A Flurry of Poorly Described Punches
by Dewie Booklover
Editor’s note (Peartree): I named my first cat Sonya after Sonya Blade when I was about 8 years old. Ever since then I’ve always wanted to be with a woman who could not only crush me in her arms if she wanted but also kill me with blowing a kiss. Also, the fact she wasn’t in MK2 is bullshit™. She would never get caught in outworld and be chained to a wall like that.
One of the first pieces of writing I was proud of as a child was based very heavily on the video game Diablo. I loved the dark, bleak world of the game and was inspired to write my own tale set in the Diablo universe. People in 2017 would call it fan fiction. My fourth-grade teacher praised my use of detailed and imaginative language because I had a visual aid to guide me in my masterful descriptions of Diablo and his evil minions. Unfortunately, my old writing is lost to the sands of time, which is a shame because I am almost certain they sounded a lot like the book I was assigned: the novelization of the video game Mortal Kombat. After some discussion it was determined that this is a novelization of the game itself, not the 1995 movie that I have never seen (rated only 1% higher on rotten tomatoes than Paul Blart Mall Cop, so I don’t think I’m missing much).

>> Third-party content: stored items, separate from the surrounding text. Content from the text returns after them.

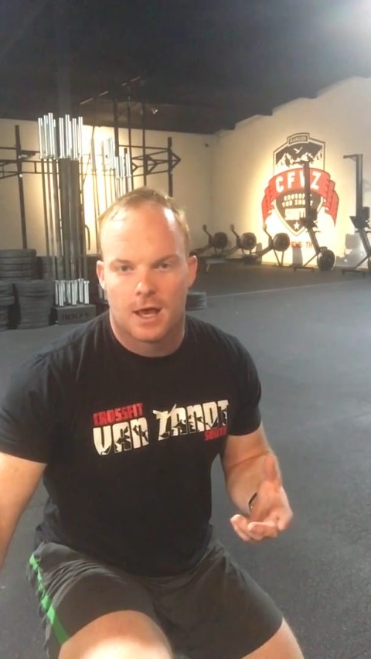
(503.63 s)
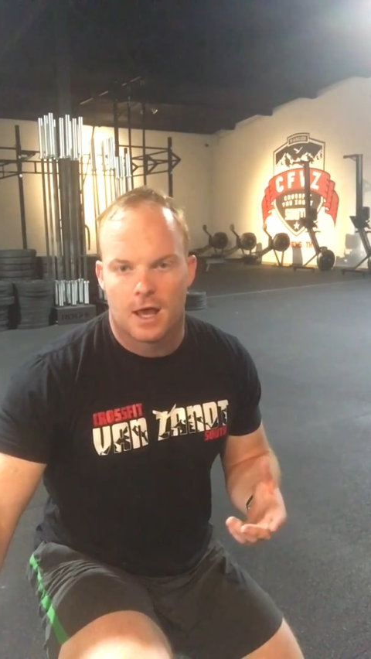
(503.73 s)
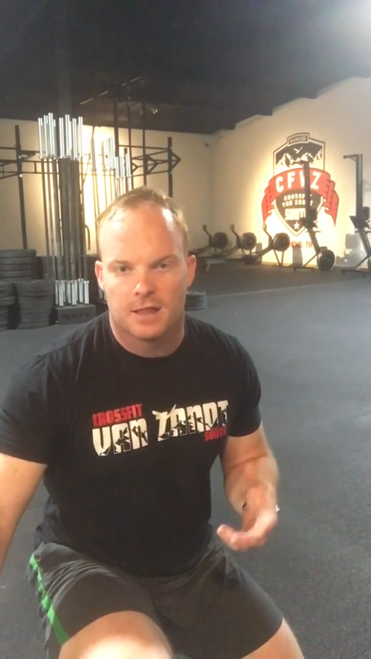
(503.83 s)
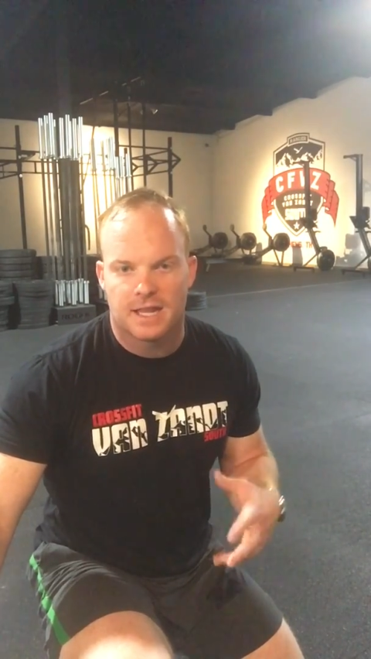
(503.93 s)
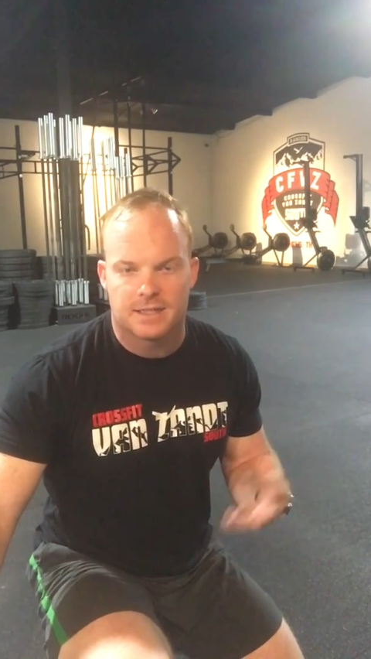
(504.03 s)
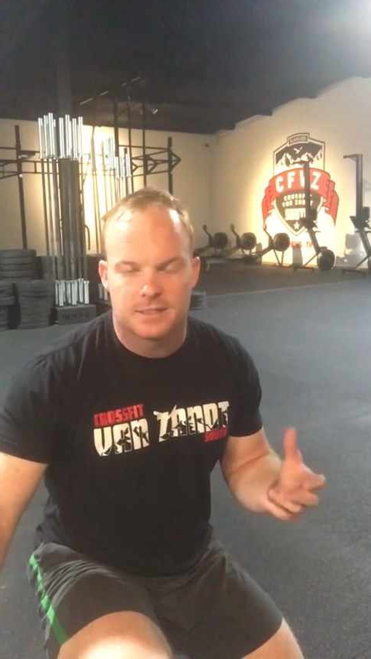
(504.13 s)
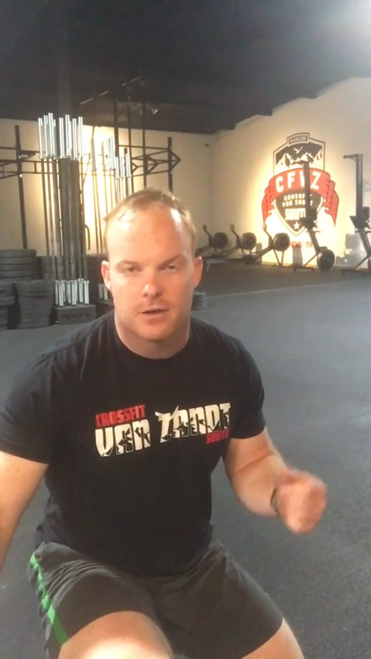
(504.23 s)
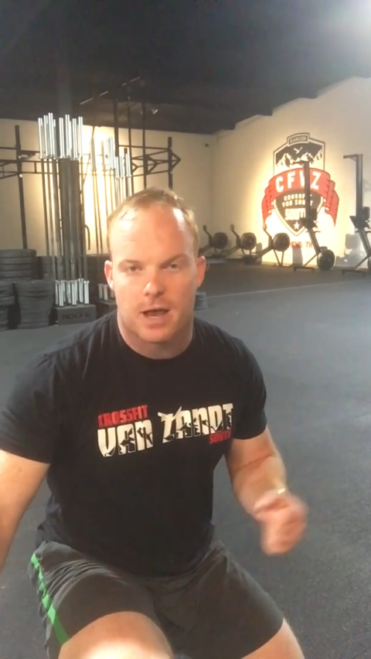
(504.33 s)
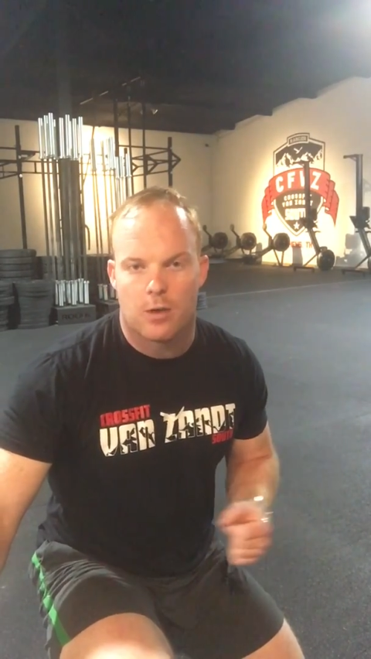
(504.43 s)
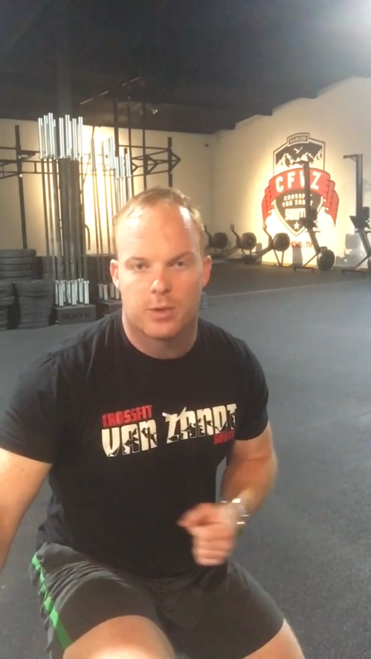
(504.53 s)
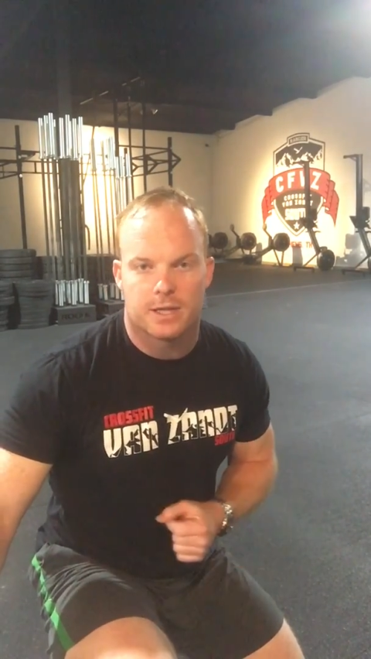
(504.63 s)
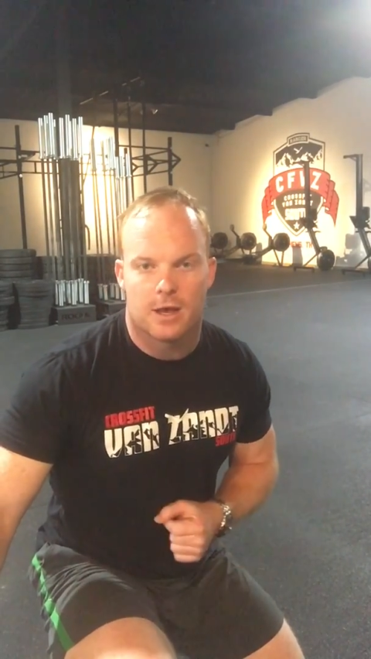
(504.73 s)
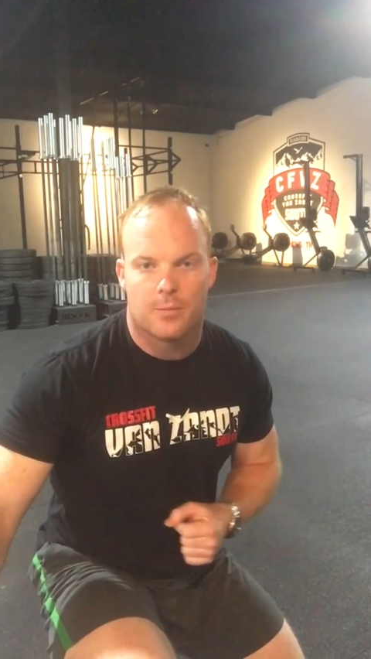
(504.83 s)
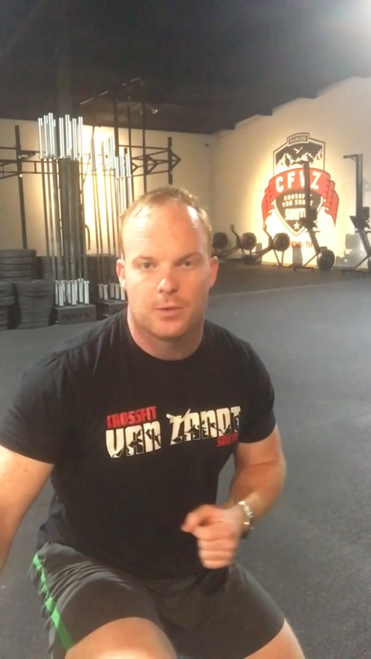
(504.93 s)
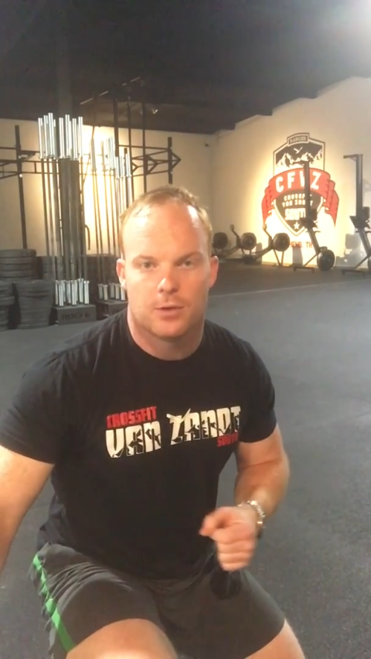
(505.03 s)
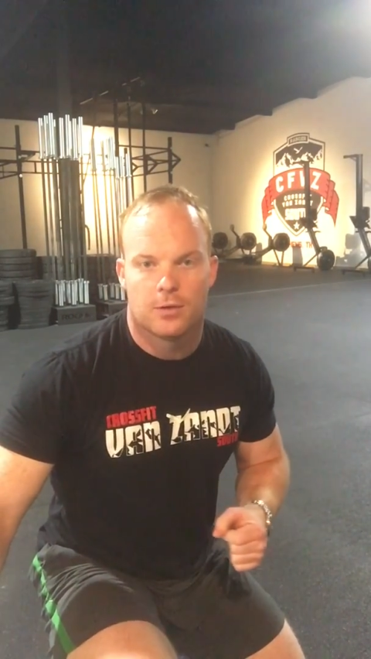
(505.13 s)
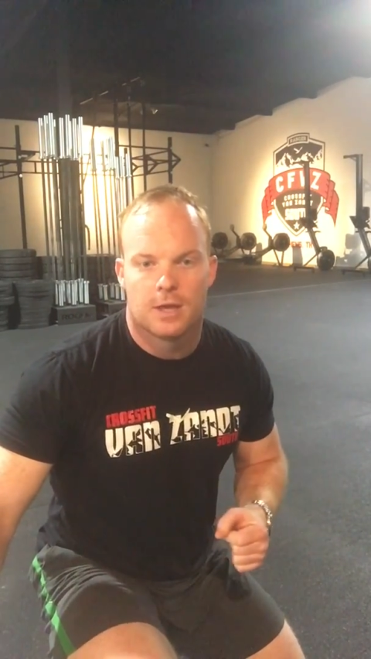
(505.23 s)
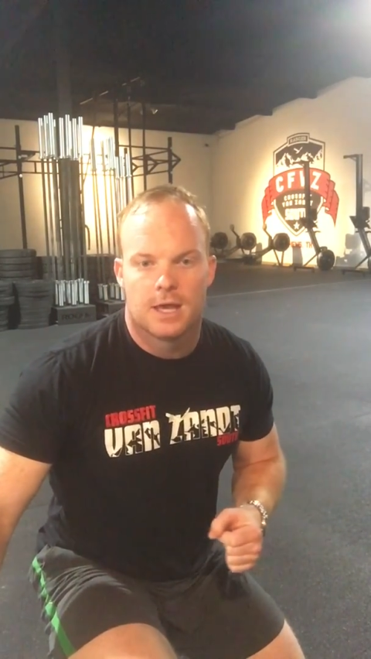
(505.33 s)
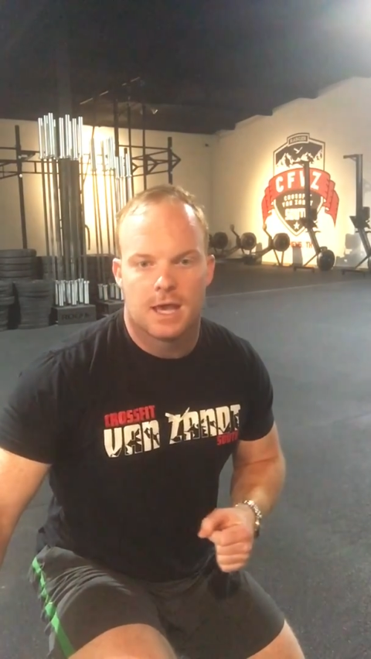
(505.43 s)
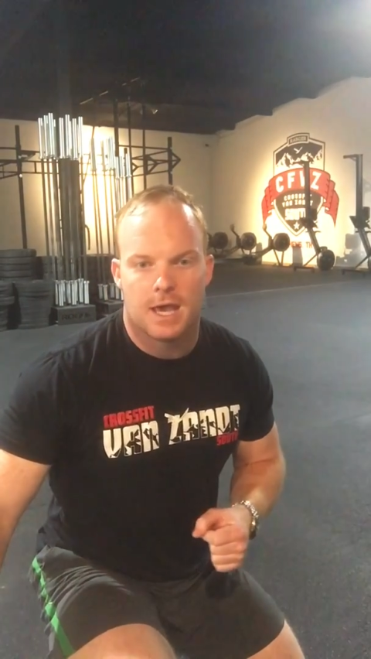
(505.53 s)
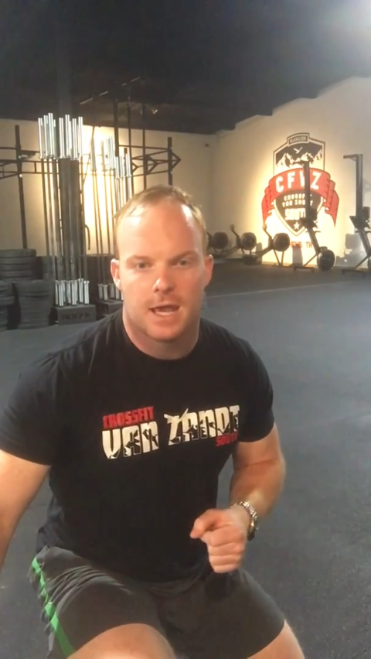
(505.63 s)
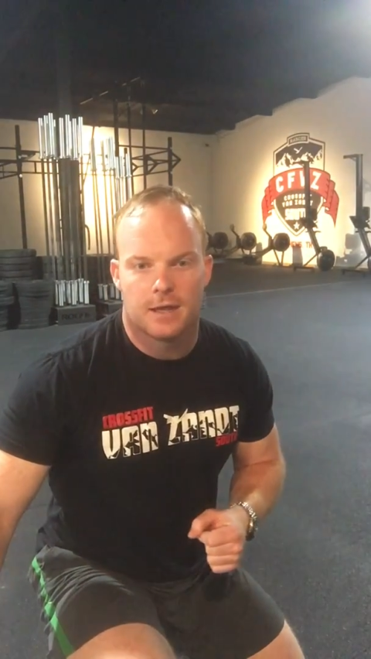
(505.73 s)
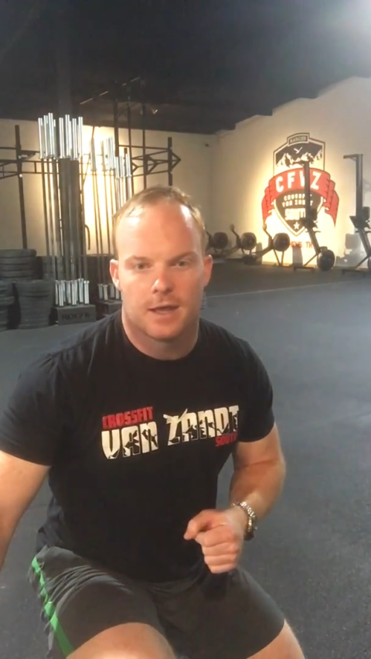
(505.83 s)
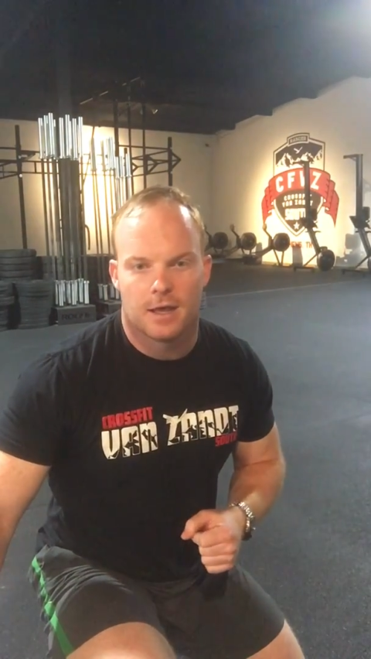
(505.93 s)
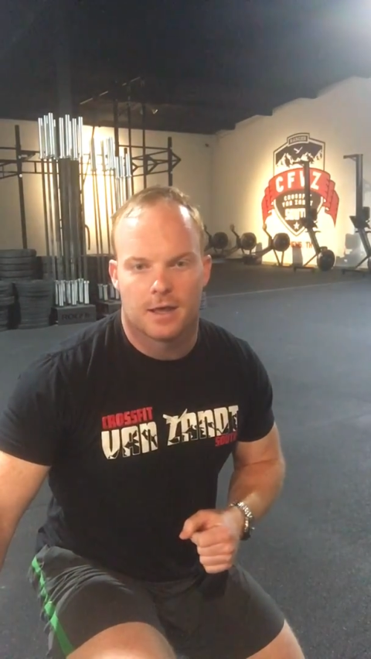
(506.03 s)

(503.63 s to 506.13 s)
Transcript: Let us know how we can help you, and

Without any prior knowledge of the video game (which I admit is probably rare if you’re reading a book called Mortal Kombat), at no point in the 182 tedious pages would you ever have a clear idea of what anyone looked like or where anyone actually was. All the characters were introduced a similar way, a half-baked description of what colour the characters hair and clothes were, followed by another character saying their name, which would almost always end a chapter. Hinting that the author thought you would be so floored that Sub Zero is ACTUALLY in the novelization of Mortal Kombat that you need a few line breaks to catch your breath and dive back in. (I was actually shocked to learn that Sub-Zero is a bad guy, and Scorpion was a good guy. The opposite of what I thought for the last twenty years. So thank god for those line breaks) The settings were just as vague, from Chinese village to stormy ocean cliff, it sure seemed like the characters COULD have been in cool places, but they were never really described in detail enough to know.
Someone please tell me if this is canon or not.
As the book is based on a fighting game, a large portion of the book is characters fighting. At face value you would almost think that’s exciting, but once you read about one flying jump kick to gut-punch combo you have kind of read them all, and I found myself waiting for the battles to be over so I could go read about another conversation on an island described as a “forbidding mass in a glass-smooth sea.” One thing I enjoyed very much was the shoehorning in of the characters poses and combos from the video game, after a vague description of what I assumed to be an exciting fight, the author spent almost a paragraph describing how Liu Kang held his hands and stood in just a certain way, just to remind you that this book is about your favourite video game, and not an original piece of fiction.
The story is about people FIGHTING, different people fighting in different places. The unfortunate part is there has to be a reason for them to fight. Bad boy Shang Tsung needs souls to open a portal to the Outerworld (Hell) and summon the demon-king Shao Khan. To do this he corrupts Mortal Kombat, an ancient tournament that invites the greatest warriors in the world to compete for honour and glory, and uses it as a sort of soul farm by sacrificing the losers souls to make his portal stronger. This story works well as a two sentence summary or even window dressing for a violent video game, but stretched over even a short novel and a mess of non-canon characters and creative liberties thrown in, the story becomes a jumbled mess. This mess leads to one of the worst and most unfulfilling endings I have ever read.
After what was described as an epic battle, the good guys close the portal to hell. They come face-to-face with Shang Tsung, stripped of his power and are finally able put a stop to all of this once and for all. You will be shocked to learn they don’t. Why? BECAUSE IT IS AGAINST THE LAW TO KILL HIM. After saving the world from what would essentially be the apocalypse, the good guys decide to keep it legal and let an evil wizard and his terrifying four armed monster just continue to hang out and go about their evil business simply because the laws of the land say so. Like an episode of Scooby Doo, the mood then shifts to this weird tone where everyone is kind of friends and the book ends with the evil wizard saying “see you at the next Mortal Kombat.” I could almost imagine Goro, the four armed monster, summoned from hell to wreak havoc on earth, turning and winking at the camera. I can’t believe a paid writer and editor both read that ending and thought “good enough.”
To anyone thinking of reading this book: I got more enjoyment out of reading the Wikipedia article on Mortal Kombat than the actual novel, which I will conveniently link here to save you the trouble.